Allez savoir pourquoi, il y a des fois où l'on a de bons pressentiments avant même d'avoir écouté la première note d'un album. Ce fut le cas en ce qui me concerne avec le dernier album de La Coscienza Di Zeno, "La Notte Anche Di Giorno". Pas vraiment grâce à la pochette sur laquelle figure un mystérieux homme-arbre dont les cheveux-racines semblent drainer des petits soleils alors que de sa main coule l'eau d'un océan, intrigante sans plus. Un peu plus par le nom du groupe et de l'album. Certes, il faut goûter le prog italien mais c'est souvent le gage de mélodies raffinées et un brin romantiques. Mais la cause est définitivement acquise à la lecture du line-up : un violon, un violoncelle, une flûte et deux (!!) claviers, voilà la promesse d'un rock symphonique ou je ne m'y connais pas.

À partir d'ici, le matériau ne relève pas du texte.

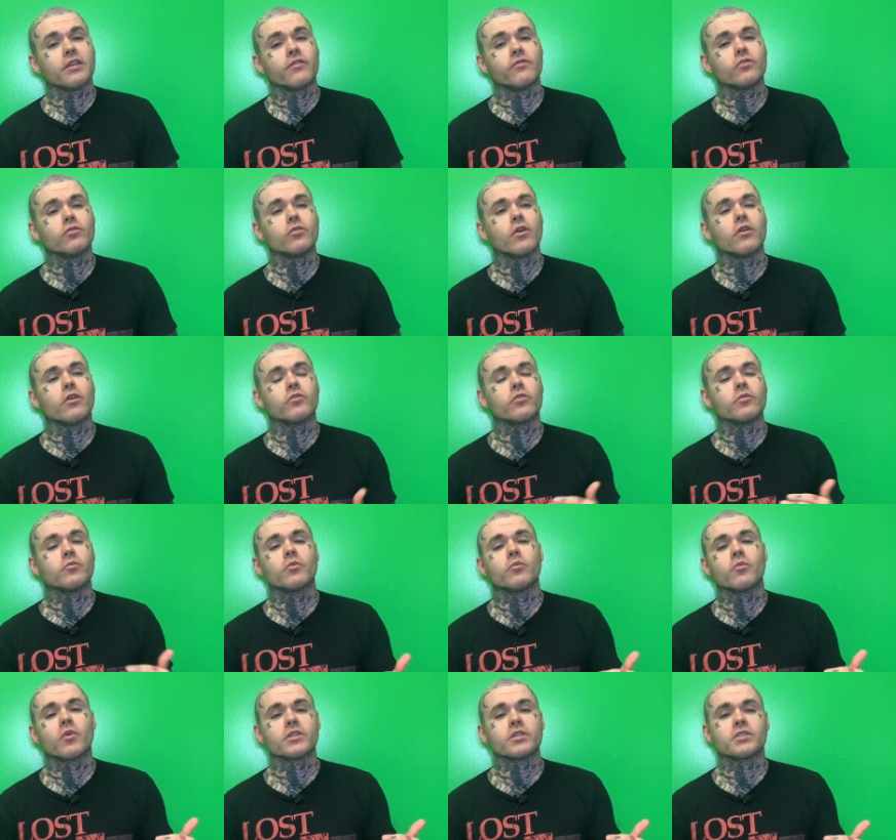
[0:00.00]
you know, you've been
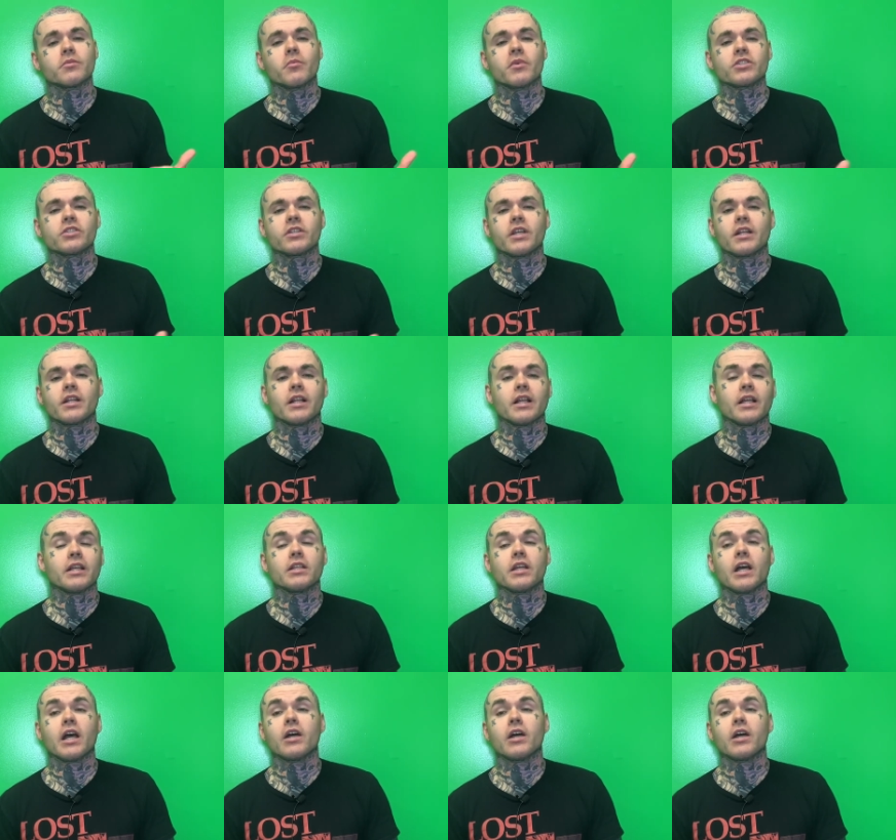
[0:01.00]
watching my channel, I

Et La Coscienza Di Zeno a le bon goût de ne pas décevoir l'amateur ainsi alléché. L'album, découpé en deux suites d'un peu plus de vingt minutes chaque, rappelant les deux faces des bons vieux vinyles, contient son comptant de rock symphonique chatoyant et fort mélodieux, mélange équilibré de vintage et néo propre à satisfaire tous ceux qui s'intéressent aux musiques sophistiquées du moment qu'elles évitent les dissonances ou les expérimentations trop audacieuses.

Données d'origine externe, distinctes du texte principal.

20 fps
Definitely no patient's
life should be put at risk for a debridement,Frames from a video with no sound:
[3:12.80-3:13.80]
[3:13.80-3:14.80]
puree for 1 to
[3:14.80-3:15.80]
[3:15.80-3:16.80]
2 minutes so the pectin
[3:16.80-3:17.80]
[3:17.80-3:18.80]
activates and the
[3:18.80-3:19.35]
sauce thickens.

Pas de mauvaise surprise à attendre de "La Notte Anche Di Giorno". Si les changements de thème sont fréquents, les transitions sont tellement transparentes que l'on ne s'en aperçoit pratiquement pas et même les passages d'un sous-titre à un autre sont difficiles à détecter. Les compositions sont remarquables, toutes plus agréables les unes que les autres, faciles à appréhender et d'une grande fluidité, réservant tout de même à l'auditeur quelques surprises : un passage jazzifiant par-ci ('Impromptu pour S.Z.'), des variations classiques par-là ('La Staffetta'), un hymne chanté en français par une voix féminine ('Lenta Discesa all'Averno'). Mieux vaut aimer les claviers, du piano à queue aux synthétiseurs en passant par toute une panoplie d'orgues, sans oublier, touche 70's oblige, le Hammond et le mellotron. Très présents sur tout l'album, ils immergent littéralement l'auditeur sous leurs flots d'accords, noyant parfois les autres instruments, la faute à une prise de son manquant légèrement de relief.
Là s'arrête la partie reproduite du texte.